Acute lymphoblastic leukemia (ALL) is a malignant disease characterized by an uncontrolled proliferation of immature lymphoid cells. ALL is the most common hematologic malignancy in early childhood, and it reaches peak incidence between the ages of 2 and 3 years. The prognosis of ALL is associated with aberrant gene expression, in addition to the presence of numerical or structural chromosomal alterations, age, race, and immunophenotype. The Relapse rate with regard to pharmacological treatment rises in childhood; thus, the expression of biomarkers associated with the activation of cell signaling pathways is crucial to establish the disease prognosis.
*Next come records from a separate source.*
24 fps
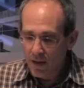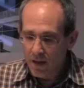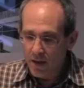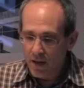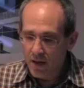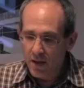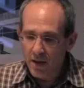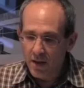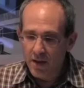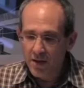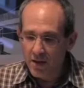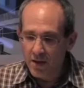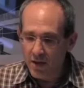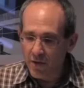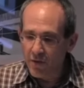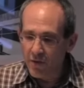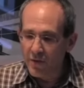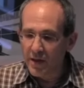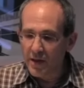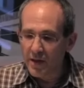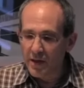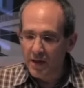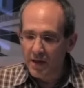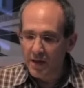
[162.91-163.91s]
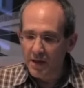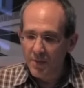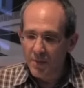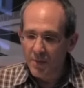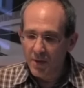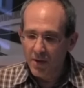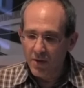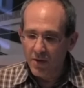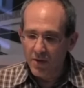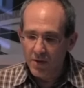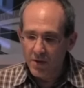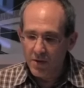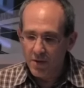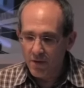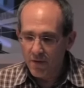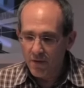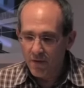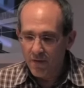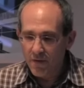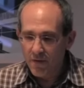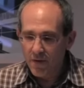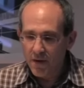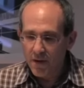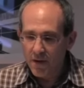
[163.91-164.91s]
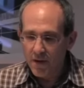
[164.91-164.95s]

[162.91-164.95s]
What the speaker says: southern Indian speakers of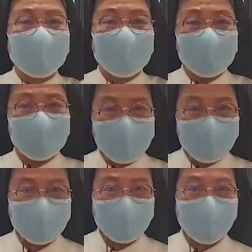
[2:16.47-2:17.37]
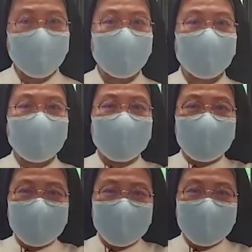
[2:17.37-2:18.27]
and the contemplation.
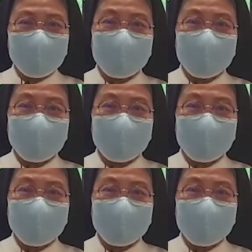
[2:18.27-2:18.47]
So you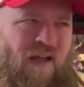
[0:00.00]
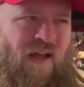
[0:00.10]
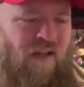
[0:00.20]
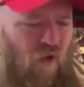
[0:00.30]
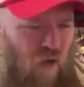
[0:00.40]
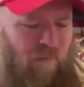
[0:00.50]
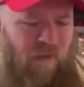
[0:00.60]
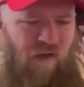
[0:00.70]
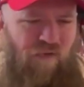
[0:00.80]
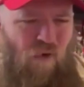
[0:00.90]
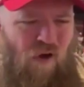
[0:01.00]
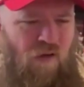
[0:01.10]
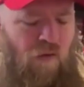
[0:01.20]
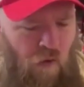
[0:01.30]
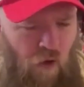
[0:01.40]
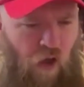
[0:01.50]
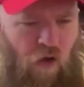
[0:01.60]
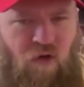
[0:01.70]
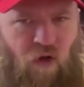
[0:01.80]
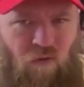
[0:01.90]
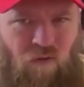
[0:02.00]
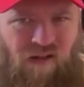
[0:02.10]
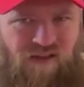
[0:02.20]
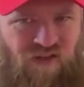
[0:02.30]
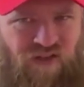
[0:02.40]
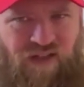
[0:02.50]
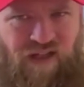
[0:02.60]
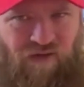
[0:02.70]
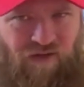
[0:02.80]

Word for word: and correct me if I'm wrong, Loco Wrestling down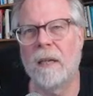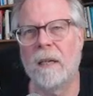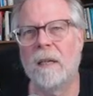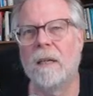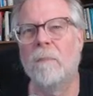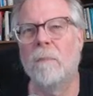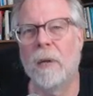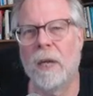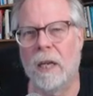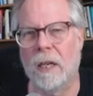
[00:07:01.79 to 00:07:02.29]

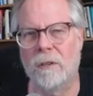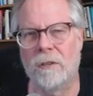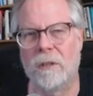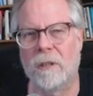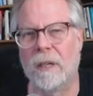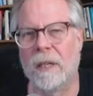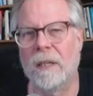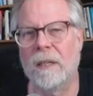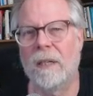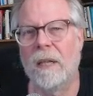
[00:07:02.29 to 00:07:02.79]
imagine.
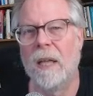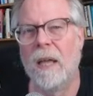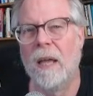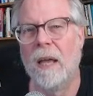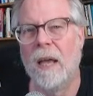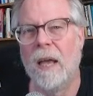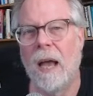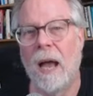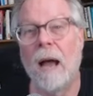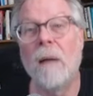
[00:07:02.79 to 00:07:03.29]

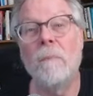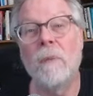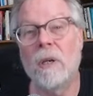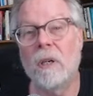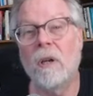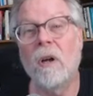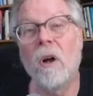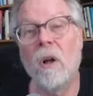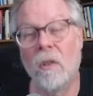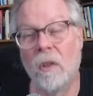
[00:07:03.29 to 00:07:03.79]
I'm going to
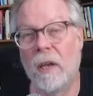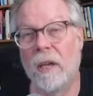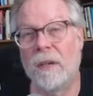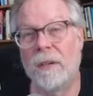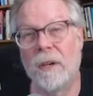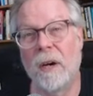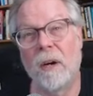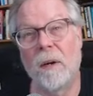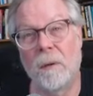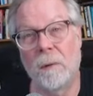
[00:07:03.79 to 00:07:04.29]
call that
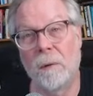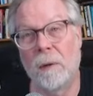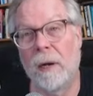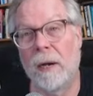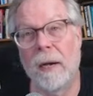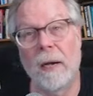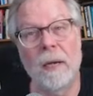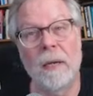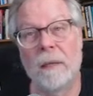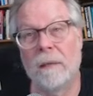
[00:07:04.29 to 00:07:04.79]
dark
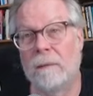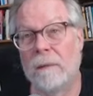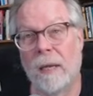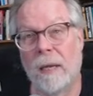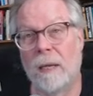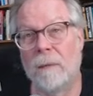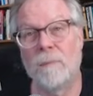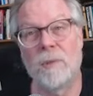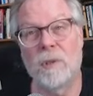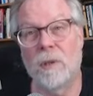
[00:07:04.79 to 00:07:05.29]
gray.
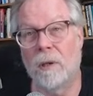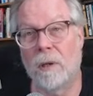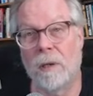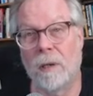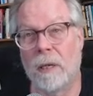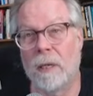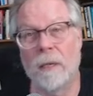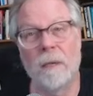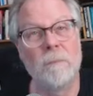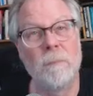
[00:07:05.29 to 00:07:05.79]
I'm
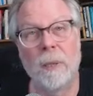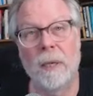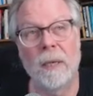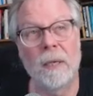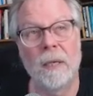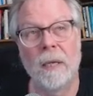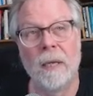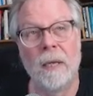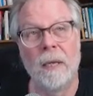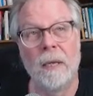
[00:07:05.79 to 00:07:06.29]
sorry, but
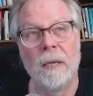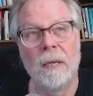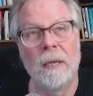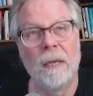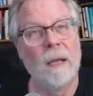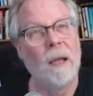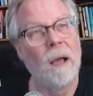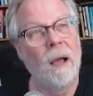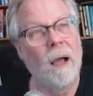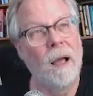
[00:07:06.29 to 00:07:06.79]

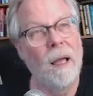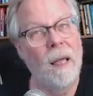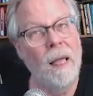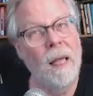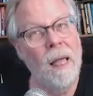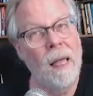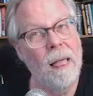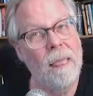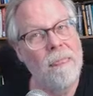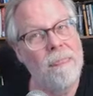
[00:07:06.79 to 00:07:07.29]

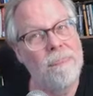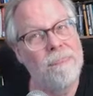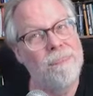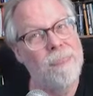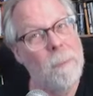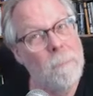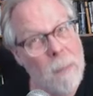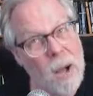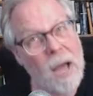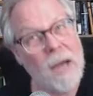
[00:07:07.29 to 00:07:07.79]
the
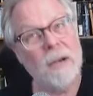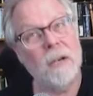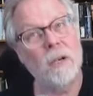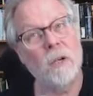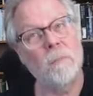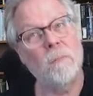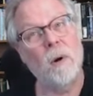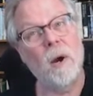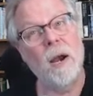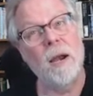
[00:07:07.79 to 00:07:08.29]
monitor
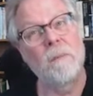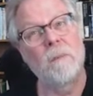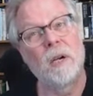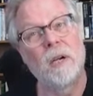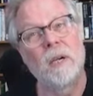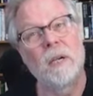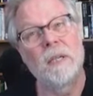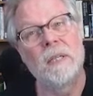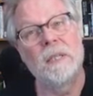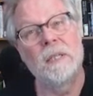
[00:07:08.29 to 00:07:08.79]

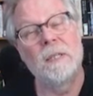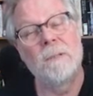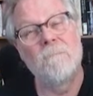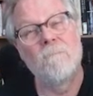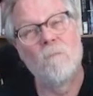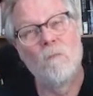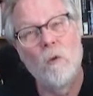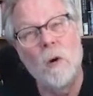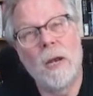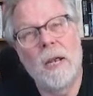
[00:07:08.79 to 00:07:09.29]
primaries,
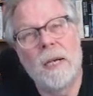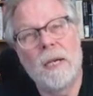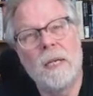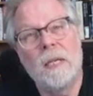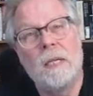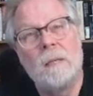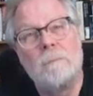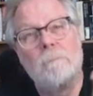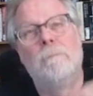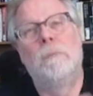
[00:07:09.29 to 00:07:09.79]
red,
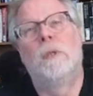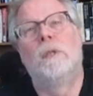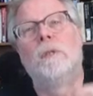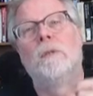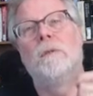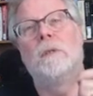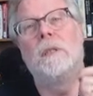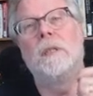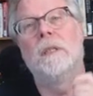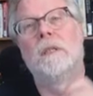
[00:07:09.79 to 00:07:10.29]
blue,
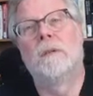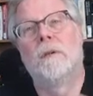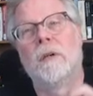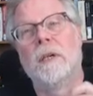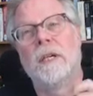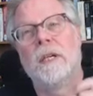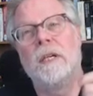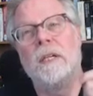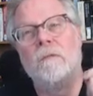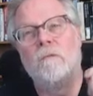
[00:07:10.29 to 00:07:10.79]
and
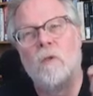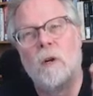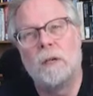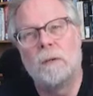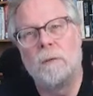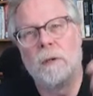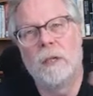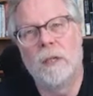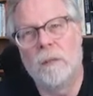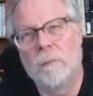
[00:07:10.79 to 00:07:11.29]
green, red,
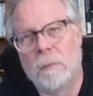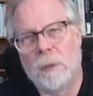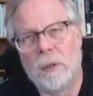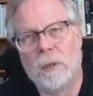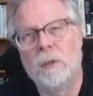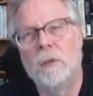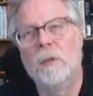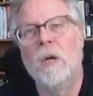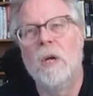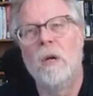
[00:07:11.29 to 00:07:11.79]
green, and
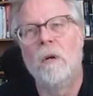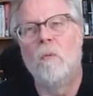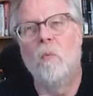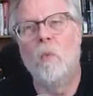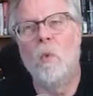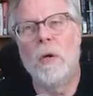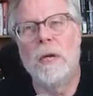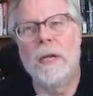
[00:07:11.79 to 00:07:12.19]
blue, weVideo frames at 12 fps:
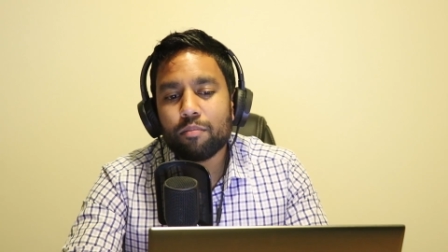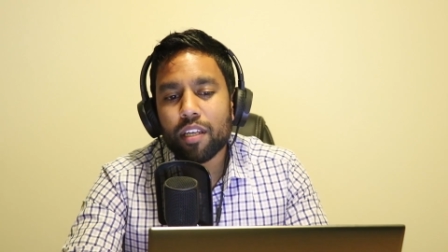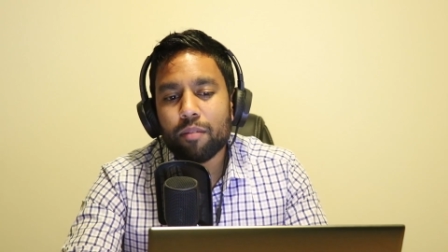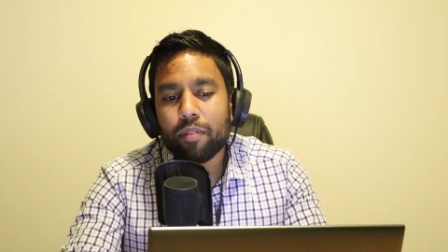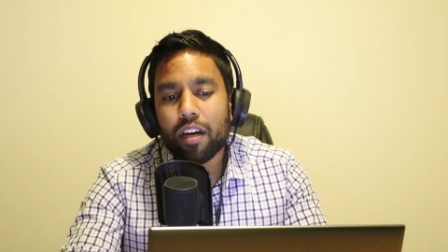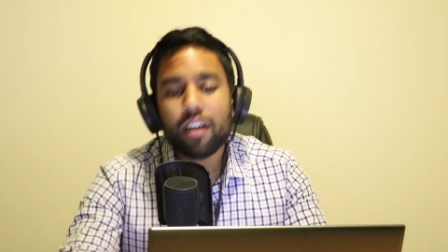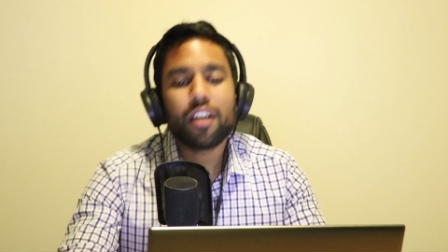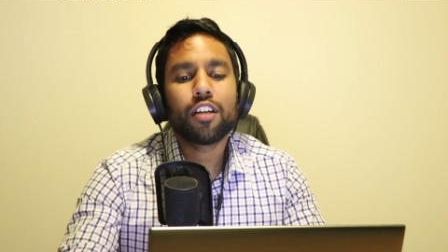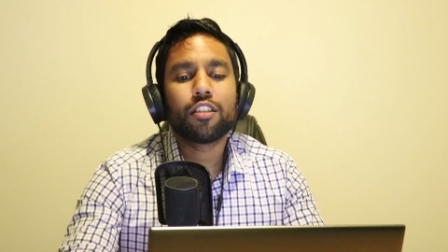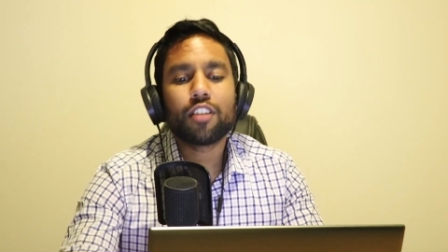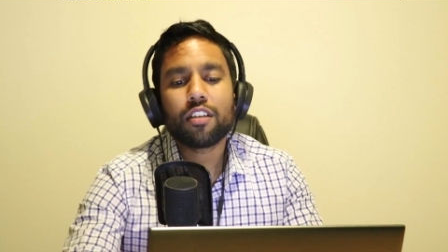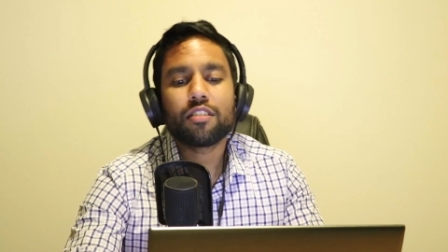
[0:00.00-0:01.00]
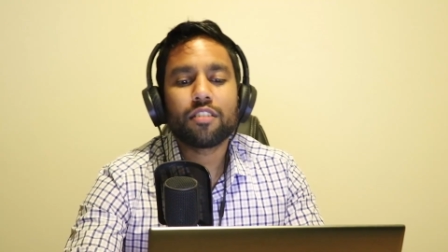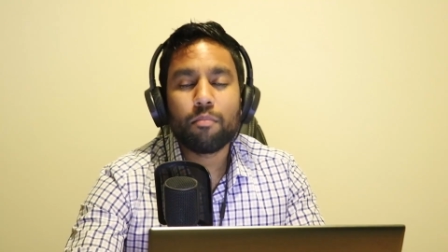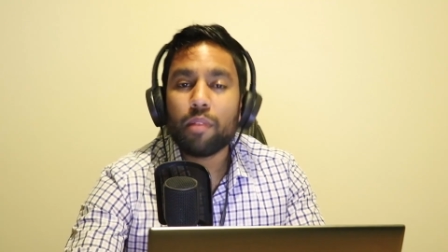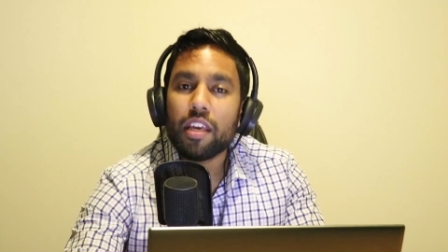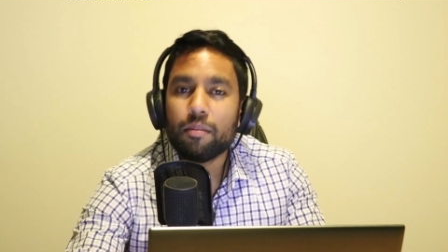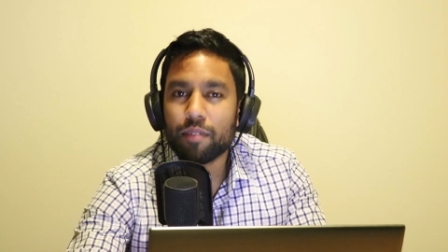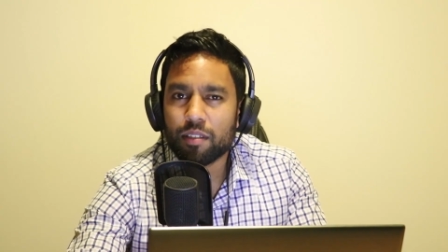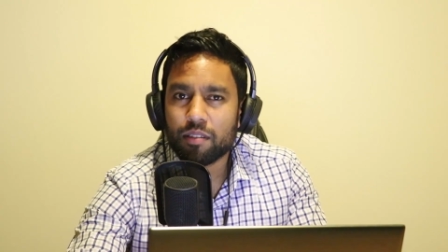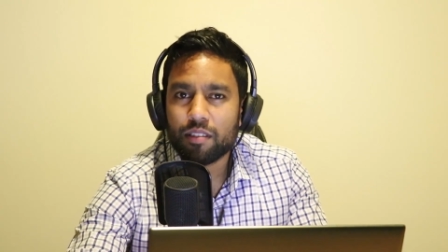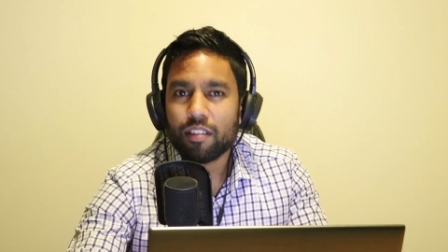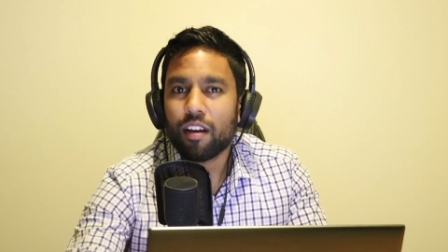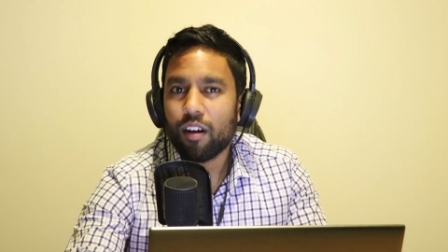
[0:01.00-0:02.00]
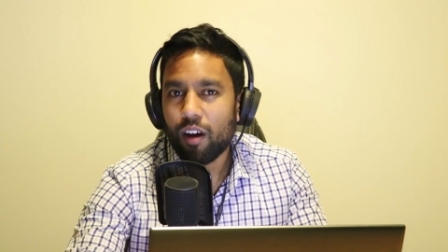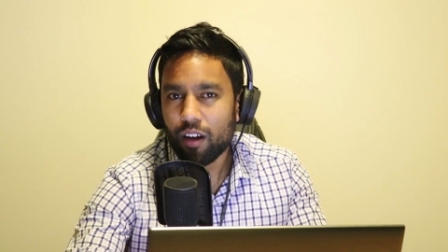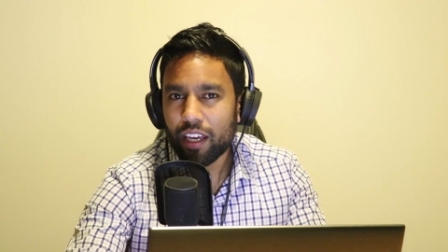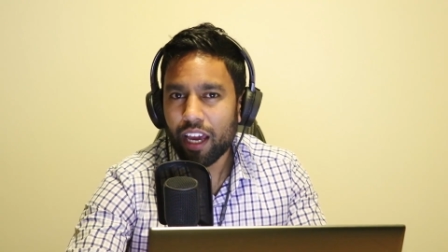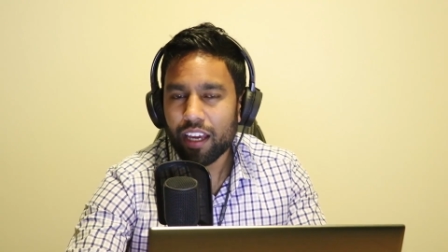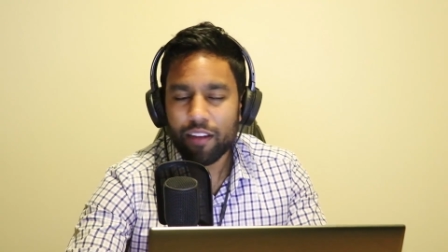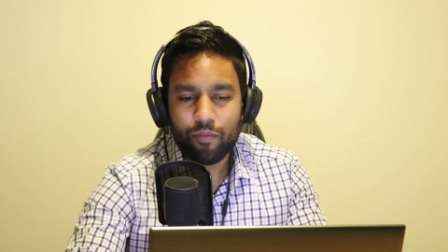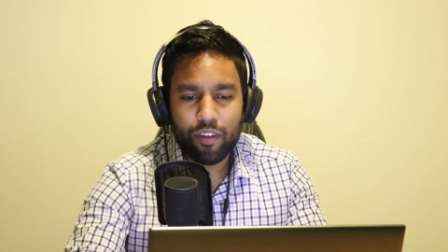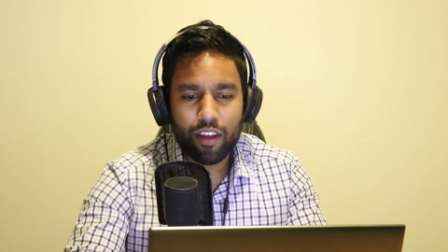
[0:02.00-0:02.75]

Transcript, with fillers: Bieber, Justin Biebers. Okay?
Intracellular pathways involved in ALL are diverse, including Janus kinase/Signal transducers and transcription activators (JAK-STAT), Phosphoinositide-3- kinase–protein kinase B (PI3K-AKT), Ras mitogen-activated protein kinase (Ras-MAPK), Glycogen synthase kinase-3b (GSK-3b), Nuclear factor-kappa beta (NF-jB), and Hypoxia-inducible transcription factor 1a (HIF-1a), among others. In this review, we present several therapeutic targets, intracellular pathways, and molecular markers that are being studied extensively at present.